For the remaining rounds, other than the final, the teams are drawn from one pot. Since 1985 the final has been held in the Olympic Stadium in Berlin.
Extra time will be played if the scores are level after 90 minutes with a penalty shootout following if needed.
Historically the number of participants in the main tournament has varied between four from 1956 until 1960 and 128 from 1973 through 1982 resulting in tournaments of two to seven rounds. Since the inception of the Bundesliga in 1963 all clubs from the Bundesliga are automatically qualified for the DFB-Pokal as are all clubs from the 2. Bundesliga since its inception in 1974. Reserve sides for most of the time were allowed to participate in the DFB-Pokal but have been excluded since 2008.
The final has been held at the Olympic Stadium in Berlin every season since 1985. Before 1985, the host of the final was determined on short notice. In the decision, the German Football Association took into consideration that, due to the political situation between Germany and East Germany, Berlin was not chosen to be a venue for the UEFA Euro 1988.
Originally the cup games were held over two 45 minute halves with two 15 minute overtime periods in case of a draw. If the score was still level after 120 minutes the game was replayed with the home field right reversed. In the 1939 Tschammer-Pokal the semi-final between Waldhof Mannheim and Wacker Wien was played to a draw three times before the game was decided by lot. The German Football Association decided to hold a penalty shootout if the replay was another draw after a similar situation arose in the 1970 cup, when the match between Alemannia Aachen and Werder Bremen had to be decided by lot after two draws.

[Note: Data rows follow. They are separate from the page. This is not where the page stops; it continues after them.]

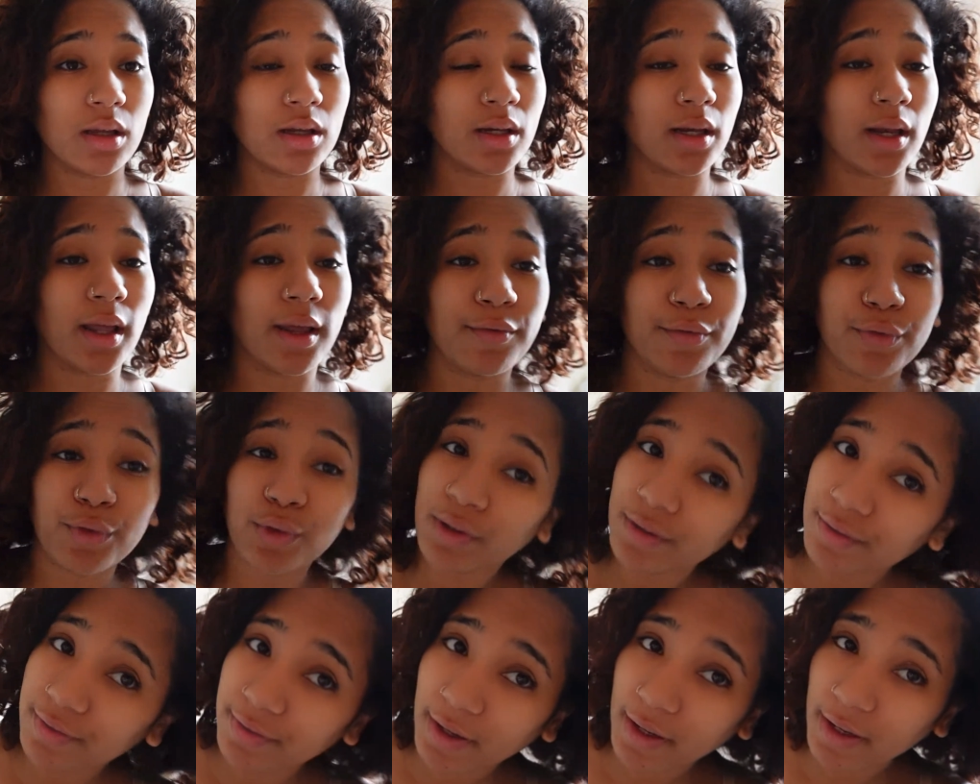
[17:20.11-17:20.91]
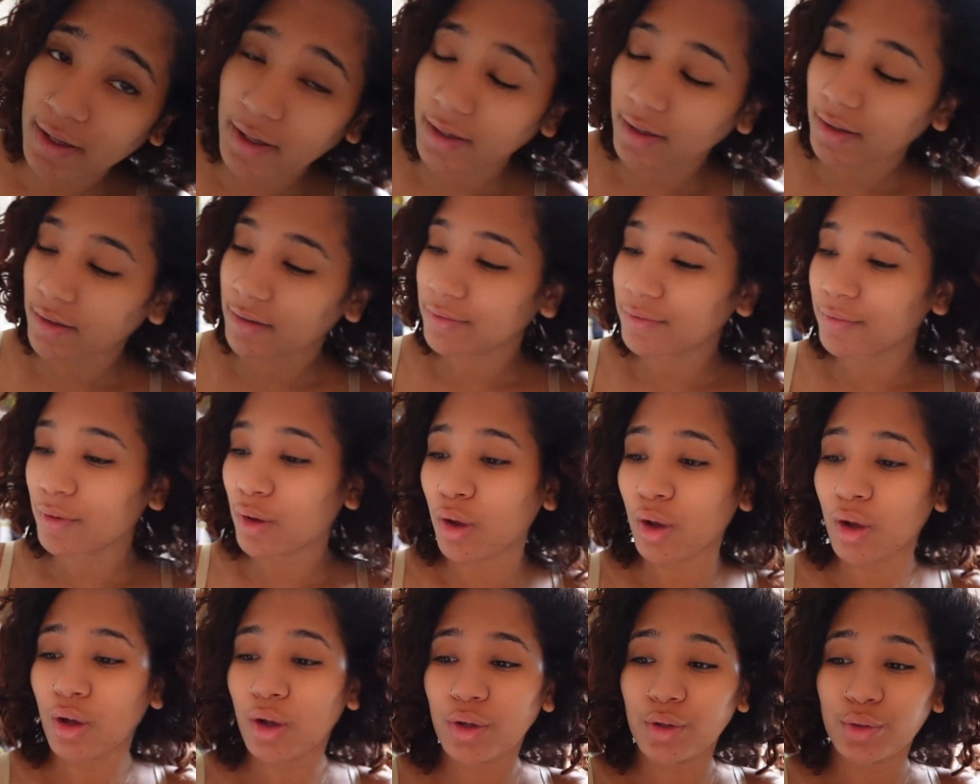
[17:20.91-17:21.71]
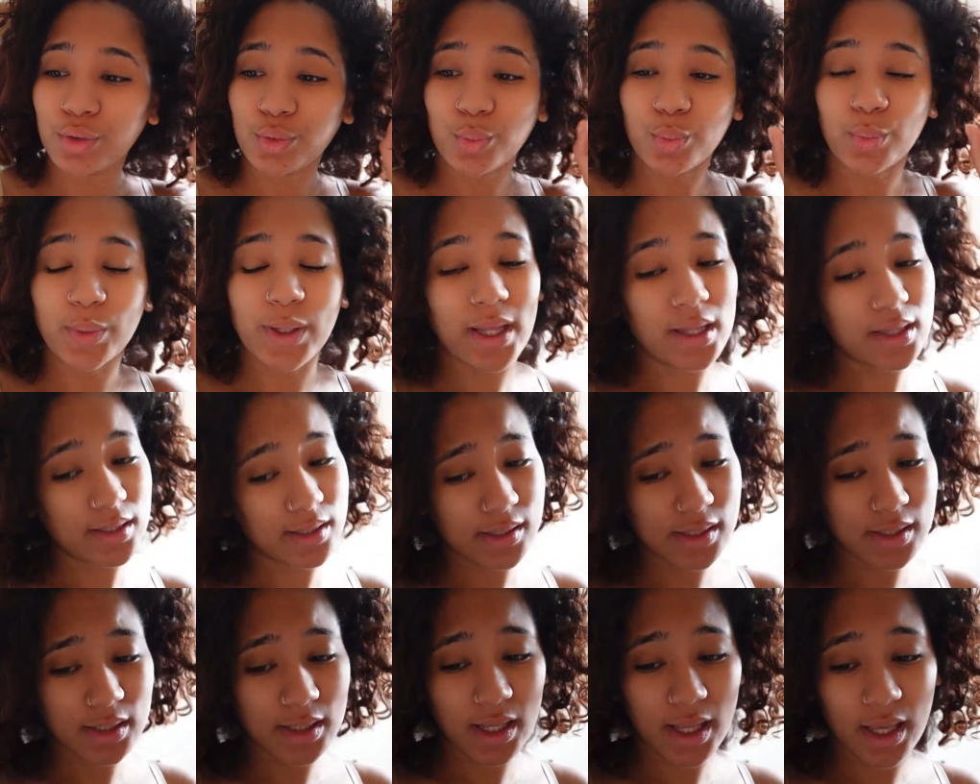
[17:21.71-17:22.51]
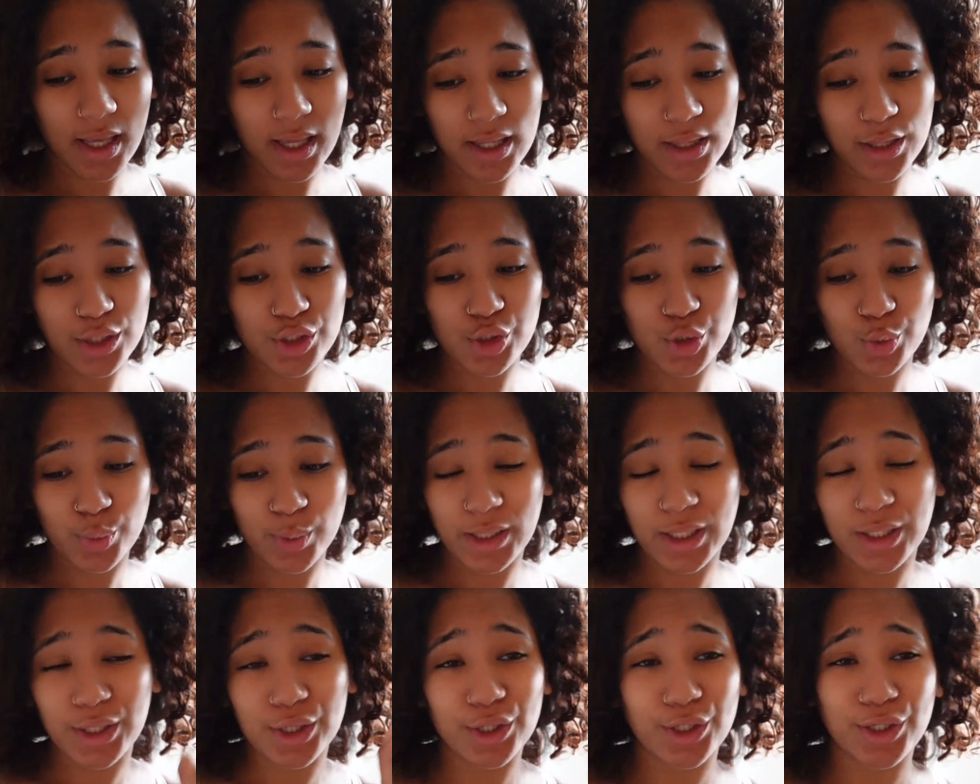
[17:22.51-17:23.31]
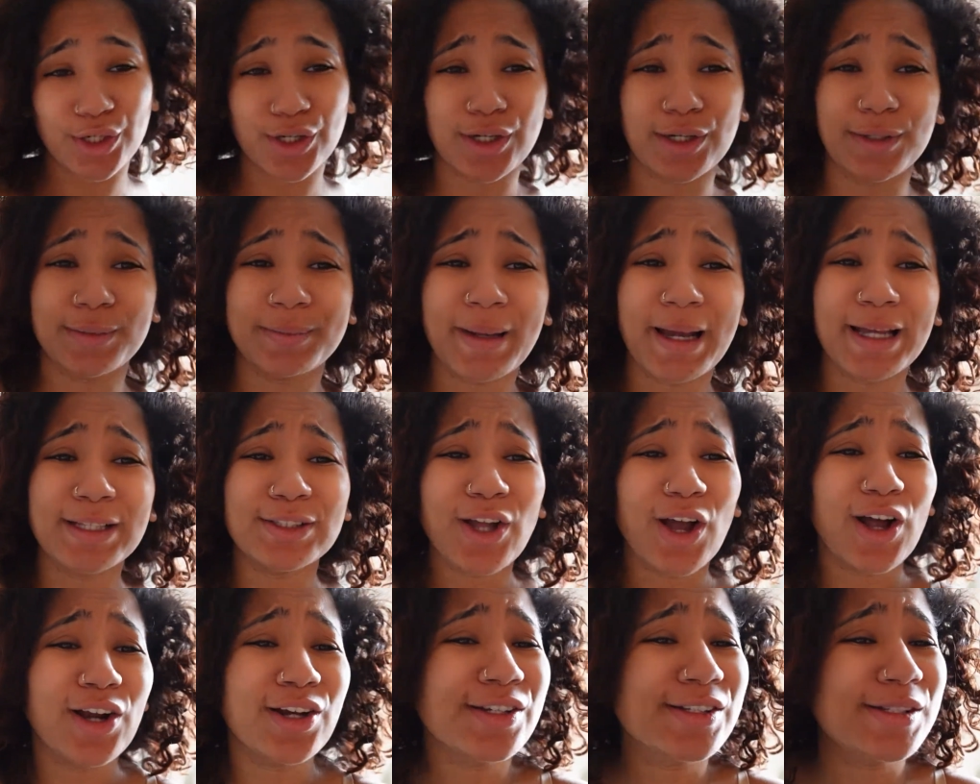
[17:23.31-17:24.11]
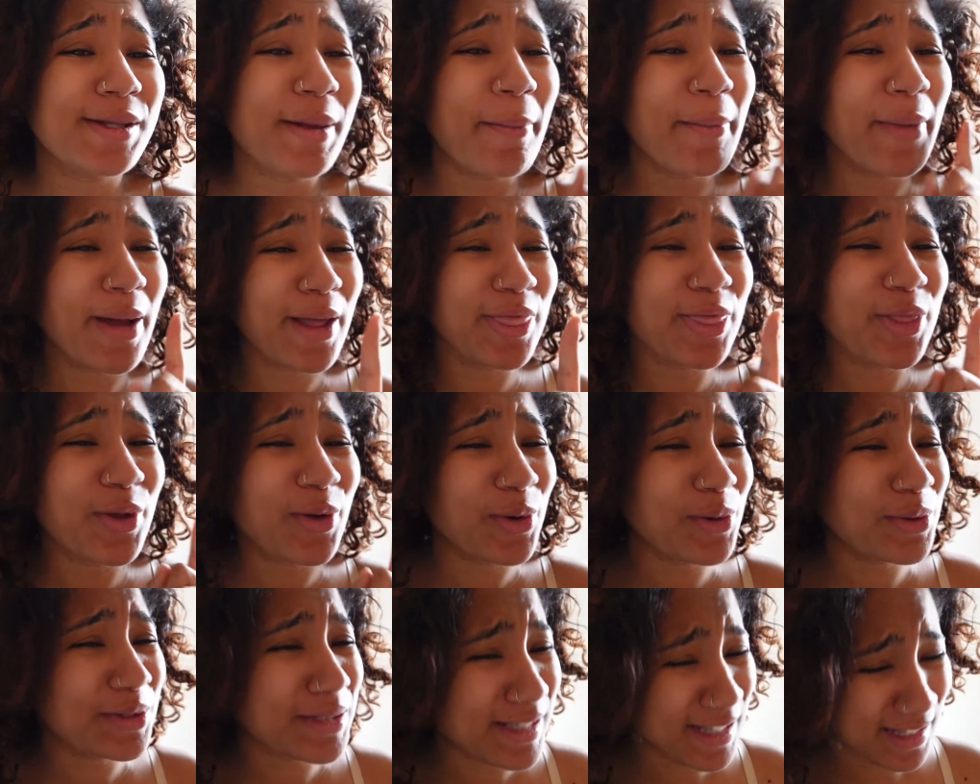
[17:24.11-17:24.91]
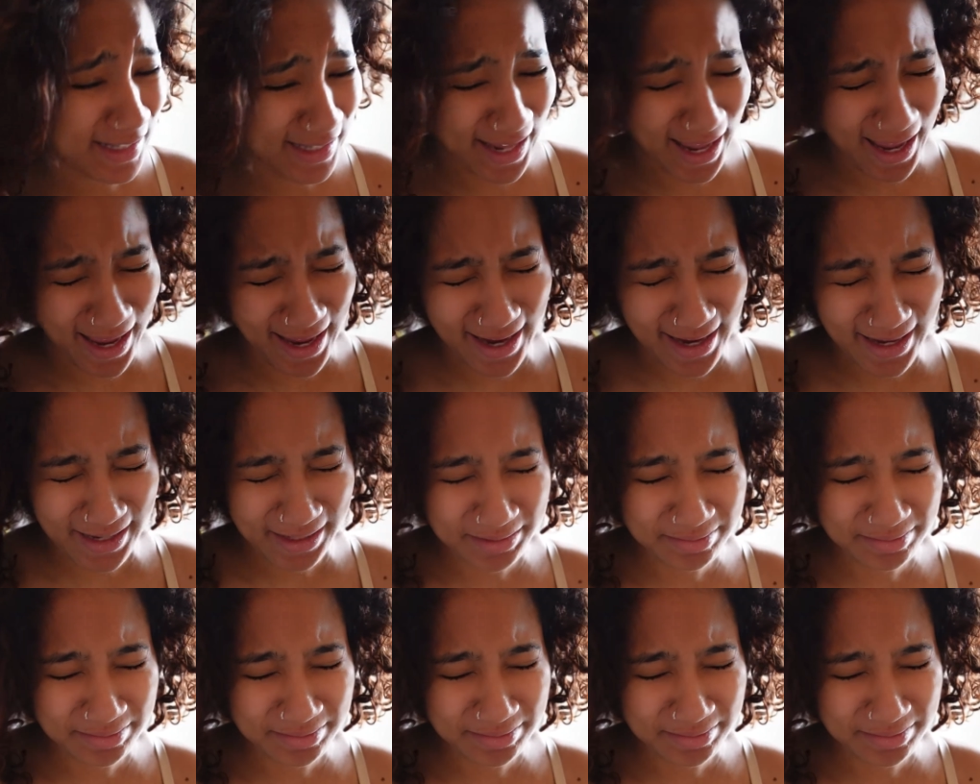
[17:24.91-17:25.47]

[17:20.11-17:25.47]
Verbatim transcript: 9.45 on Wednesday the 23rd. My daughter's a month old today.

In 1971–72 and 1972–73, the matches were held over two legs. The second leg was extended by two additional 15-minute overtime periods if the aggregate was a draw after both legs. In case the extension brought no decision, a penalty shootout was held.
In 1977, the final 1. FC Köln vs. Hertha BSC had to be replayed, leading to great logistical difficulties. In the aftermath, the DFB opted not to replay cup finals in the future, instead holding a penalty shootout after extra time. Eventually, this change was extended to all cup games in 1991.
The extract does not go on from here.